Gentoo Forums
Gentoo Forums
Gentoo Forums
Quick Search: in
[Script] Handle concurrent jobs
View unanswered posts
View posts from last 24 hours

 
Reply to topic    Gentoo Forums Forum Index Documentation, Tips & Tricks
View previous topic :: View next topic  
Author Message
konaran
n00b
n00b


Joined: 17 Aug 2006
Posts: 1

PostPosted: Fri Aug 18, 2006 11:39 am    Post subject: [Script] Handle concurrent jobs Reply with quote

Hi people,

After working a little bit to handle concurrent processes, I've made this script so you can fire up a list of processes, in a concurrent way by using "n" jobs. For instance, if you have 2 processors and a list of 30 jobs, you can do 4 at a time (the number 4 depends on the arquitecture mostly: 2 threads for each cpu is the most accepted one). In that way you have a balance between load and speed.
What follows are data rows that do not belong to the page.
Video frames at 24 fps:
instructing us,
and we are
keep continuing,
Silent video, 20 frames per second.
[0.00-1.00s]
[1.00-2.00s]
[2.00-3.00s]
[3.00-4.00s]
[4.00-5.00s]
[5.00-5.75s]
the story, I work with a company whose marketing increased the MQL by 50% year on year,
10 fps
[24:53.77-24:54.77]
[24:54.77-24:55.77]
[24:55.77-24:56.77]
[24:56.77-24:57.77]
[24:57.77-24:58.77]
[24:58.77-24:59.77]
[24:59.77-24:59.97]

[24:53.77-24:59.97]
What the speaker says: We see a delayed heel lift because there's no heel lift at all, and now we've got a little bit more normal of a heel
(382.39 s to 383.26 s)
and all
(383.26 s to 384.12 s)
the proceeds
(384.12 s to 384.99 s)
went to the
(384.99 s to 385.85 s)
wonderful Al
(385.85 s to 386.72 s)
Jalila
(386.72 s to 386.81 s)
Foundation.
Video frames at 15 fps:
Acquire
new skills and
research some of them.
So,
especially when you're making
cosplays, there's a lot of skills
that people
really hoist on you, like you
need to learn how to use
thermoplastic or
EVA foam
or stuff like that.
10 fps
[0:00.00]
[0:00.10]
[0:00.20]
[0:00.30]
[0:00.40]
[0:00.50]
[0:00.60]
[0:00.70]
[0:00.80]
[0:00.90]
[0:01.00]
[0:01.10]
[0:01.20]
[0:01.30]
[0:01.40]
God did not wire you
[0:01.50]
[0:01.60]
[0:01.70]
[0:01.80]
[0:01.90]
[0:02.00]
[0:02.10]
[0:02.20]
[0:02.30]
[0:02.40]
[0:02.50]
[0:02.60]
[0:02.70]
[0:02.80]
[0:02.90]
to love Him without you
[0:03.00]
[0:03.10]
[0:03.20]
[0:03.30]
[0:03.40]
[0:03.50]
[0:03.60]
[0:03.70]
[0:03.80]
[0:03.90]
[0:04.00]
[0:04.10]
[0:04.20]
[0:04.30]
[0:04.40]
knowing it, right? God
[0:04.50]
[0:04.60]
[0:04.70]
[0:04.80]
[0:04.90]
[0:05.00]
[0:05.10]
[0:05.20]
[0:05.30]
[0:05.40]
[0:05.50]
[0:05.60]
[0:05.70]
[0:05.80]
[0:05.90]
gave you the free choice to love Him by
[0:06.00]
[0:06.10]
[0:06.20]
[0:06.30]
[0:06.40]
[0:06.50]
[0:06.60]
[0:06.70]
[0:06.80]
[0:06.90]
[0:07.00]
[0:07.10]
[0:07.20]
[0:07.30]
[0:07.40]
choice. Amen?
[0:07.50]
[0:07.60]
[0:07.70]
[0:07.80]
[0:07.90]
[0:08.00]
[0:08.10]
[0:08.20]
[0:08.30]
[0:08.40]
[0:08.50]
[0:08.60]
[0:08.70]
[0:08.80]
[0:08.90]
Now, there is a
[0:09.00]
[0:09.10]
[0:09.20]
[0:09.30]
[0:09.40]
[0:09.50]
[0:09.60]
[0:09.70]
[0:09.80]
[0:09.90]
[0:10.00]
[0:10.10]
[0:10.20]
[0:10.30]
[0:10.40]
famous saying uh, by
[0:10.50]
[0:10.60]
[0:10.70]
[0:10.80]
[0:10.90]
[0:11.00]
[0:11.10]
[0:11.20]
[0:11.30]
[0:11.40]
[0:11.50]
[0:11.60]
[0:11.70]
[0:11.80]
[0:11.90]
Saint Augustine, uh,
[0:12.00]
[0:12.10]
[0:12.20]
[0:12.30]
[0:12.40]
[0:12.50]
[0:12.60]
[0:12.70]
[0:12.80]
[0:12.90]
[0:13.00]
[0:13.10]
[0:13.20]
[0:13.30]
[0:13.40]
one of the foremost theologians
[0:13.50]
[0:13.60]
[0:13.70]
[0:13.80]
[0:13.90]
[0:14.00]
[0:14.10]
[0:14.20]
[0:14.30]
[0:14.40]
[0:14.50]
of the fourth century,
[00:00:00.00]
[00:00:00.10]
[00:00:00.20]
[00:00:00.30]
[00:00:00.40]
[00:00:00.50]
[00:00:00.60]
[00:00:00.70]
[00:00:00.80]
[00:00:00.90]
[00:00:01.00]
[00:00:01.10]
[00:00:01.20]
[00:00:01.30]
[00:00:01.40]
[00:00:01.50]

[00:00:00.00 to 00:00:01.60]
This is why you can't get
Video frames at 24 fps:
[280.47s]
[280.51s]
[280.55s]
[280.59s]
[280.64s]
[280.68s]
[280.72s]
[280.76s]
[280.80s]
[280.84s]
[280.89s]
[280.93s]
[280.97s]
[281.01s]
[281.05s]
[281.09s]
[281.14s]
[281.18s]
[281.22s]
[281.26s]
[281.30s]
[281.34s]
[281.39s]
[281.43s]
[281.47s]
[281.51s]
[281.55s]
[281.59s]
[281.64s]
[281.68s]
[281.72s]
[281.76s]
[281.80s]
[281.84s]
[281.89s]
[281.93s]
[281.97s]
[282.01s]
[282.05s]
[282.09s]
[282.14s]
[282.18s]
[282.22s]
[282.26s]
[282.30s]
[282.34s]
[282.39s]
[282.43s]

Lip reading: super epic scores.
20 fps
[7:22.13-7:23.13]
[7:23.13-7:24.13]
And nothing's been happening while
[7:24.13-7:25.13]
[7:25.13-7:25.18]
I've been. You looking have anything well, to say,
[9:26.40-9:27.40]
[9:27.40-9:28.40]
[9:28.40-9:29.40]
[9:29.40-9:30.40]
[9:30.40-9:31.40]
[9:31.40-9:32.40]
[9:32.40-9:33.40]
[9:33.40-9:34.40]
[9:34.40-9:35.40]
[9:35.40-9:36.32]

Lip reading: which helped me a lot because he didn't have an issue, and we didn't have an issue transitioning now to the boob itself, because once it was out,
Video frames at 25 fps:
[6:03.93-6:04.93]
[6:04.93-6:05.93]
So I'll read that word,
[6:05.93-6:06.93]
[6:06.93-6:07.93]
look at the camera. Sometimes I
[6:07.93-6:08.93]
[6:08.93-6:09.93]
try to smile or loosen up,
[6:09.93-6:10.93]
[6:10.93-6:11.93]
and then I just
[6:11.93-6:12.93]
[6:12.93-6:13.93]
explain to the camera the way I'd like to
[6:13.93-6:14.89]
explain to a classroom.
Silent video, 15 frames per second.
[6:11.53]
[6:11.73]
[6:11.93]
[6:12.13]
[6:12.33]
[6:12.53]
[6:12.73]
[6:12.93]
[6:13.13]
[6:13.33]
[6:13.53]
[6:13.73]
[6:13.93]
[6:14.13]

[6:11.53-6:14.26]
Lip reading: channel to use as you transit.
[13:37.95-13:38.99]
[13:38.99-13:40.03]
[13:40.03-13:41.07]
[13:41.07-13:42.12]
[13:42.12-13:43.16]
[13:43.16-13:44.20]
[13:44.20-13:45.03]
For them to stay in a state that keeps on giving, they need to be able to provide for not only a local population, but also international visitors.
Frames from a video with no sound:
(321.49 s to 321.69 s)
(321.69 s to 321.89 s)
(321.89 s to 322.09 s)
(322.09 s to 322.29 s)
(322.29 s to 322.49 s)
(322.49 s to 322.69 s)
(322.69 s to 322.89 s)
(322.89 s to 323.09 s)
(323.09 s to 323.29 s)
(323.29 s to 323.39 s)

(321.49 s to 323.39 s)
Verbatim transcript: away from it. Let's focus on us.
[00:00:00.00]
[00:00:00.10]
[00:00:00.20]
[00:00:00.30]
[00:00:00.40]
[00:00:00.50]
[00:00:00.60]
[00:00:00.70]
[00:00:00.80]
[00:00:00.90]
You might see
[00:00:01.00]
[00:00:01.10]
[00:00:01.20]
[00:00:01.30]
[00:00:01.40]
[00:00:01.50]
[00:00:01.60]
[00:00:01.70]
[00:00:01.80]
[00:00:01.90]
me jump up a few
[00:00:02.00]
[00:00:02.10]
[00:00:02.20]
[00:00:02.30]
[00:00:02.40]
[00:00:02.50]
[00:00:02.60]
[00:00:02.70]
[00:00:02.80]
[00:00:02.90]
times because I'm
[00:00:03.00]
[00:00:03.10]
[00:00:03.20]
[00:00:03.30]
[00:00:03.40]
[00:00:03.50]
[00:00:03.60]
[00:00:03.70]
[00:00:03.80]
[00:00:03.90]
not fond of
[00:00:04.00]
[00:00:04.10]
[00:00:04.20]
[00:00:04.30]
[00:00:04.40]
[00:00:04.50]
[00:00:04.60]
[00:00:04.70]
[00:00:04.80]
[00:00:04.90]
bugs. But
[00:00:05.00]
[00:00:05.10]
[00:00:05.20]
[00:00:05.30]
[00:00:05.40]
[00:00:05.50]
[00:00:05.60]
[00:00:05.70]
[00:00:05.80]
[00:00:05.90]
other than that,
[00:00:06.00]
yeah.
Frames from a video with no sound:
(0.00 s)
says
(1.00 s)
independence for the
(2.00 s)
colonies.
I hope you can use it. It has been proved on Linux and bash over Solaris 2.6.

The test script, so you can see how it must be called.
Code:

#!/bin/bash


PARALELO=8  # How many processes are we going to run simultaneosly
DEBUG=true  # So you can see how it works (turn it off in a production environment)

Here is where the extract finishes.